Fungsi pengendalian dalam pengendalian infeksi nosokomial adalah perilaku kepatuhan perawat. Perilaku kepatuhan merupakan sifat sementara karena perilaku ini akan bertahan bila ada pengawasan. Jika pengawasan hilang atau mengendur maka akan timbul perilaku ketidakpatuhan (Sarwono, 1997). Pernyataan ini erat kaitannya dengan fungsi pengendalian kepala ruangan yang bertindak sebagai pengawas dalam setiap kegiatan.

Menurut Fayol dalam Swansburg (2000) bahwa pengendalian merupakan kegiatan pemeriksaan yang memantau segala sesuatu yang telah direncanakan dan yang telah disepakati, instruksi yang dikeluarkan serta prinsip-prinsip yang

ditentukan yang bertujuan untuk menunjukkan kekurangan dan kesalahan agar dapat diperbaiki dan tidak terjadi lagi.
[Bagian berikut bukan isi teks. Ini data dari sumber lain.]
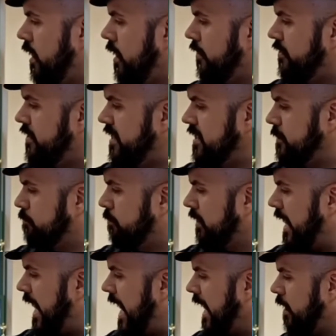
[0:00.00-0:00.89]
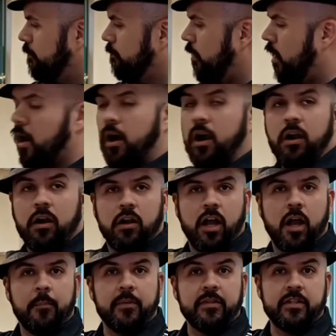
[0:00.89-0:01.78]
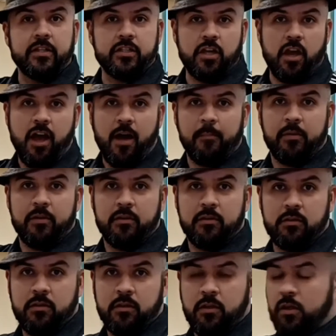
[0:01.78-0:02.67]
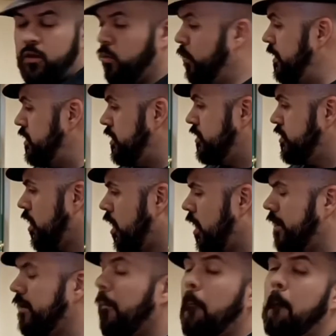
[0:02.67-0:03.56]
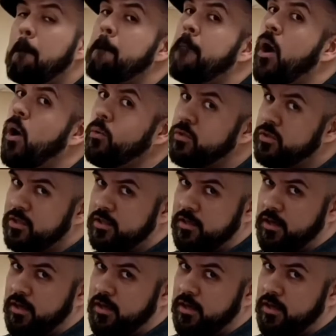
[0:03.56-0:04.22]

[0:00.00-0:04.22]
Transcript: This black bar up at the top, which is on most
Pengendalian infeksi nosokomial merupakan suatu kendali mutu dalam pelayanan keperawatan yang mengacu pada aktivitas yang digunakan untuk mengevaluasi, memantau, atau mengatur layanan yang diberikan untuk konsumen dengan menggunakan standar yang merupakan nilai dasar yang telah ditentukan sebelumnya atau tingkat keunggulan yang berisi suatu model untuk diikuti dan dipraktikkan sehingga memandu perawat secara individual dalam melakukan asuhan yang aman dan efektif (Marquis, 2010).
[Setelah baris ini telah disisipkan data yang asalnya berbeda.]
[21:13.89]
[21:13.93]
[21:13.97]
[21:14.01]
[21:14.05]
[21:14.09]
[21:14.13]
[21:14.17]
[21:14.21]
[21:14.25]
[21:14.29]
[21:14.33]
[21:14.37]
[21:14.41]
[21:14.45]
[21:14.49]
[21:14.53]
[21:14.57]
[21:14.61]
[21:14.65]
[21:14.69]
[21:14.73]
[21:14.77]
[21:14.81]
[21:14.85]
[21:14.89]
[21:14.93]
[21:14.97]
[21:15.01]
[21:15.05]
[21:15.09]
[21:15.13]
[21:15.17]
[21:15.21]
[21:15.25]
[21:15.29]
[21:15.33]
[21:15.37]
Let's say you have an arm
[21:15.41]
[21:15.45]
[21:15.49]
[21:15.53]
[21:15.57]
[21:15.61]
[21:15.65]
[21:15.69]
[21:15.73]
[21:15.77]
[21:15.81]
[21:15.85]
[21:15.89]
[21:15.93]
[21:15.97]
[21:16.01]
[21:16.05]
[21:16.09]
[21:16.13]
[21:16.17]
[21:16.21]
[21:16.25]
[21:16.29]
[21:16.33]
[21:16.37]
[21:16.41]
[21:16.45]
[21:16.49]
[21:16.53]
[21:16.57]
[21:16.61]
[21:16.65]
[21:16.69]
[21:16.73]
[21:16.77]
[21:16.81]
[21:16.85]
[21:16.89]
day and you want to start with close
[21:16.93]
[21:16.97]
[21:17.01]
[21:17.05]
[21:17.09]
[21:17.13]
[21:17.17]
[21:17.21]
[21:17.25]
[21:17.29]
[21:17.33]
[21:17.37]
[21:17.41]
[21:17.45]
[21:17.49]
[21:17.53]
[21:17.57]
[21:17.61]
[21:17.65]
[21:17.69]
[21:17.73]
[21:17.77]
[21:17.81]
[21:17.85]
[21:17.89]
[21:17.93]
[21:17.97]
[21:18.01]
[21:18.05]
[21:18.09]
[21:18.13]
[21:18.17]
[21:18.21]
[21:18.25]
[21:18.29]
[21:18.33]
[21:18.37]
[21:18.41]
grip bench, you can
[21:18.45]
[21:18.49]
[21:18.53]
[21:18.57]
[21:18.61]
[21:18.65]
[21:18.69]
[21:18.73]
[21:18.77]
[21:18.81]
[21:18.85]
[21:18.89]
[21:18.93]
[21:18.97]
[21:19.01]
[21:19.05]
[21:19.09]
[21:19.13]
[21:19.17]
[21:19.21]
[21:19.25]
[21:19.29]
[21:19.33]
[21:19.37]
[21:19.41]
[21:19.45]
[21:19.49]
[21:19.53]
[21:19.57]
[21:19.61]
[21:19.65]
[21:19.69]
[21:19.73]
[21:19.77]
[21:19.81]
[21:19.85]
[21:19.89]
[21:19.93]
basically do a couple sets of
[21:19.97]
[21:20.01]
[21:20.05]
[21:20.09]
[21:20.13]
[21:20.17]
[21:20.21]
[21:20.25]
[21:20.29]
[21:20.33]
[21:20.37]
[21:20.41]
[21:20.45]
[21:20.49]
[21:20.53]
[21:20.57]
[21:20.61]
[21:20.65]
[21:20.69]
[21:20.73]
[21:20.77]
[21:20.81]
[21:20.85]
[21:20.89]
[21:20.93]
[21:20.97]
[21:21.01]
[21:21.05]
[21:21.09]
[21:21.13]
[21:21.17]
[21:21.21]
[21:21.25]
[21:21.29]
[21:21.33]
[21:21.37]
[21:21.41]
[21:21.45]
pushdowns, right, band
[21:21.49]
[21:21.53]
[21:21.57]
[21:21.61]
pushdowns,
Ketika hasil dari evaluasi atau pengawasan diperoleh perawat tidak berhasil memenuhi tujuan organisasi, kepala ruangan berupaya mengidentifikasi alasan kegagalan tersebut dan memberikan konsultasi kepada pegawai sesuai kondisi. Jika perawat tidak ingin mengikuti peraturan, kebijakan, atau prosedur yang telah ditetapkan atau perawat tersebut tidak mampu melakukan tugas secara adekuat meskipun telah diberikan bantuan dan dorongan, maka kepala ruangan berkewajiban untuk mendisplinkan stafnya. Fungsi ini menjelaskan bahwa kepala ruangan harus dengan cepat menyadari dan menangani perilaku perawat yang tidak tepat dan kinerja yang buruk. Jika terjadi penundaan maka akan menimbulkan konflik di ruangan (Marquis, 2010).
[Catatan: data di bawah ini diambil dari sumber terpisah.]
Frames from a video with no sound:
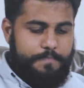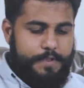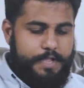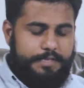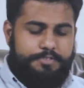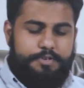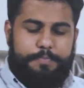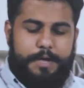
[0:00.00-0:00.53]

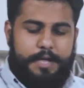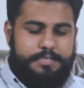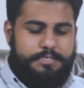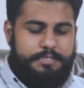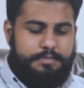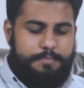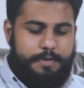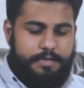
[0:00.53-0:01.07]
Ezra
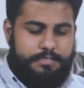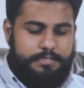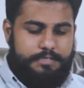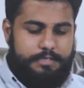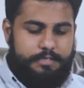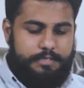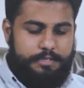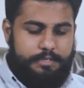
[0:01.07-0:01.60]
passed his
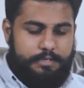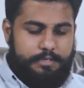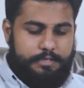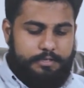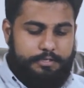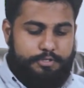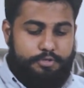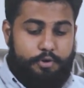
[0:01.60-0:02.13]
master
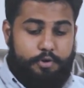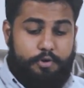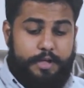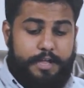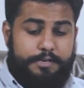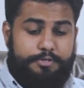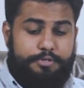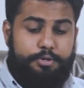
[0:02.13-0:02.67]
the saw
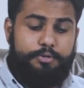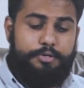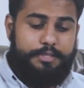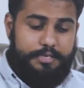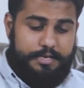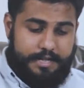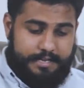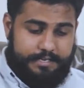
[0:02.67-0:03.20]
and took
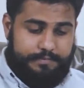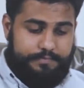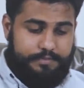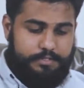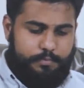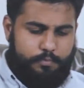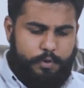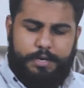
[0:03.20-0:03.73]
the
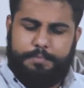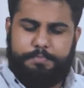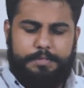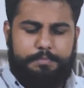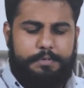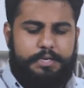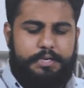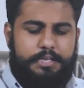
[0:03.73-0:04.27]
knives, wiped
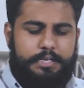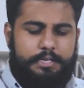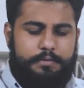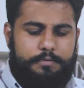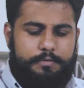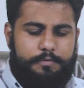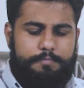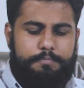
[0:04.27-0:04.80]
them
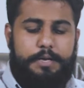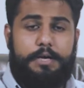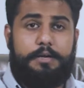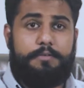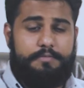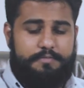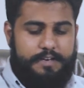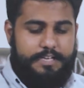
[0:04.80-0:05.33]
clean of blood
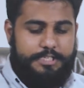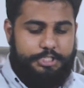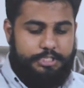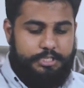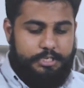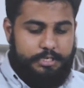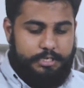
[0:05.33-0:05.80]
and flesh.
Berdasarkan teori-teori diatas dapat disimpulkan bahwa fungsi manajerial kepala ruangan dalam penerapan pengendalian infeksi nosokomial memiliki hubungan dengan kepatuhan perawat. Fungsi-fungsi manajerial kepala ruangan saling mempengaruhi satu sama lain dan tidak dapat dilihat secara terpisah serta

masing-masing fungsi berdasarkan teori memiliki hubungan dengan perilaku kepatuhan perawat.